Your assignment: Print exactly the lines from the one containing "[0:03.00-0:04.00]" through the last line of the records below, both included, and nothing else; omit any pictures.

Items from a data source
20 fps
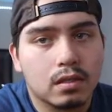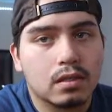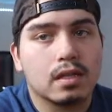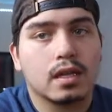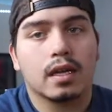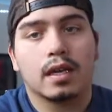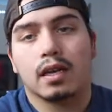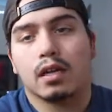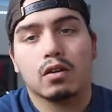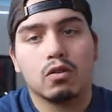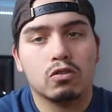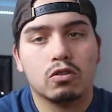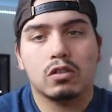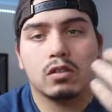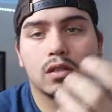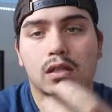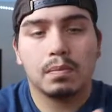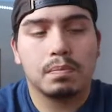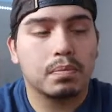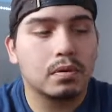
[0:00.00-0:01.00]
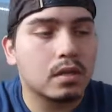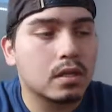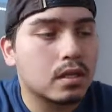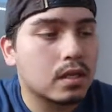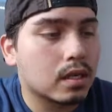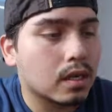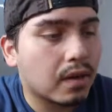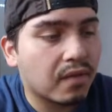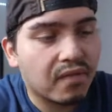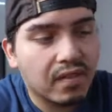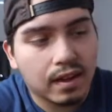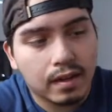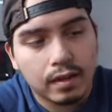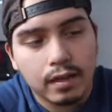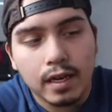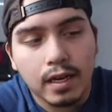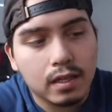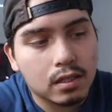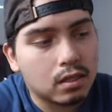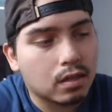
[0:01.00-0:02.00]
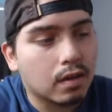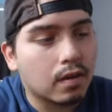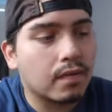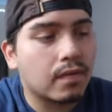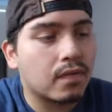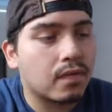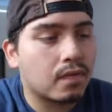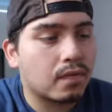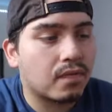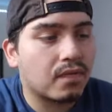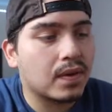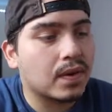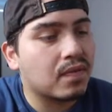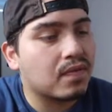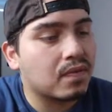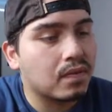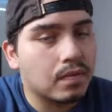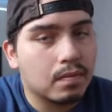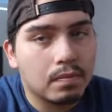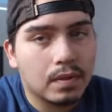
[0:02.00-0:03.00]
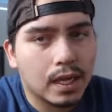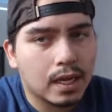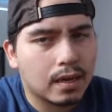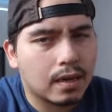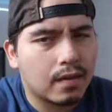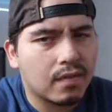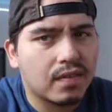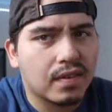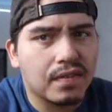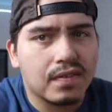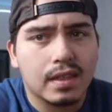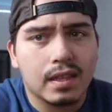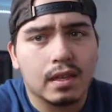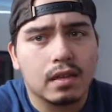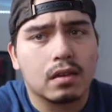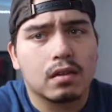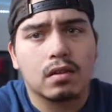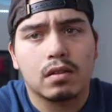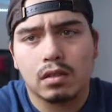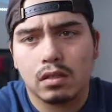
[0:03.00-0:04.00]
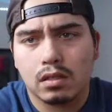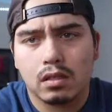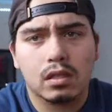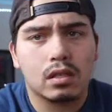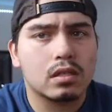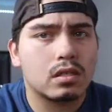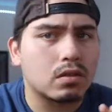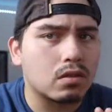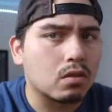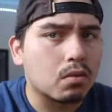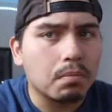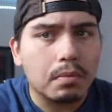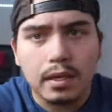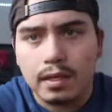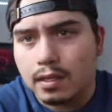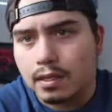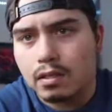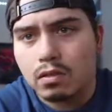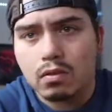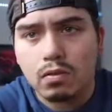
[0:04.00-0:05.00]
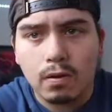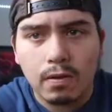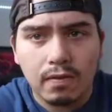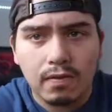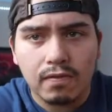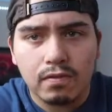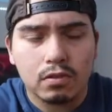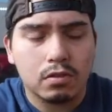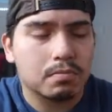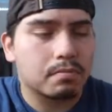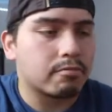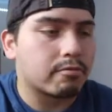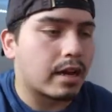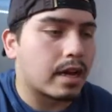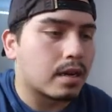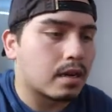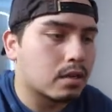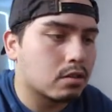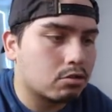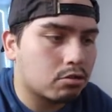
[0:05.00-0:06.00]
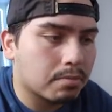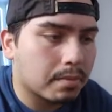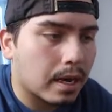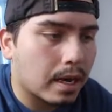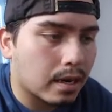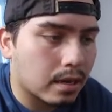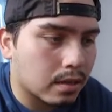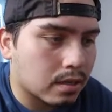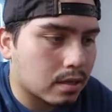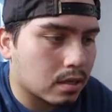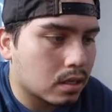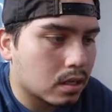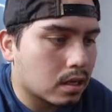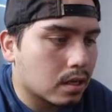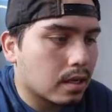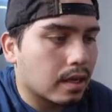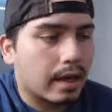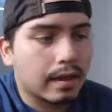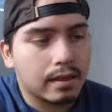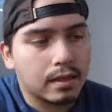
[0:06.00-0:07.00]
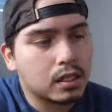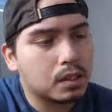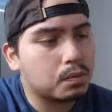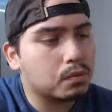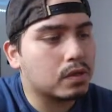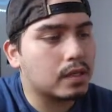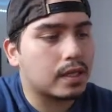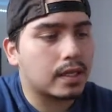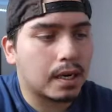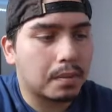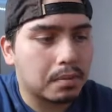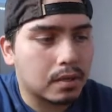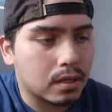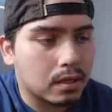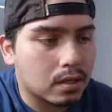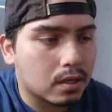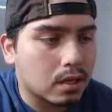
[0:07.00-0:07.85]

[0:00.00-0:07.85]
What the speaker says: And I usually put a vignette of -15, so it makes it sort of dramatic. At this point I kept it in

Solved problem:
[0:03.00-0:04.00]
[0:04.00-0:05.00]
[0:05.00-0:06.00]
[0:06.00-0:07.00]
[0:07.00-0:07.85]

[0:00.00-0:07.85]
What the speaker says: And I usually put a vignette of -15, so it makes it sort of dramatic. At this point I kept it in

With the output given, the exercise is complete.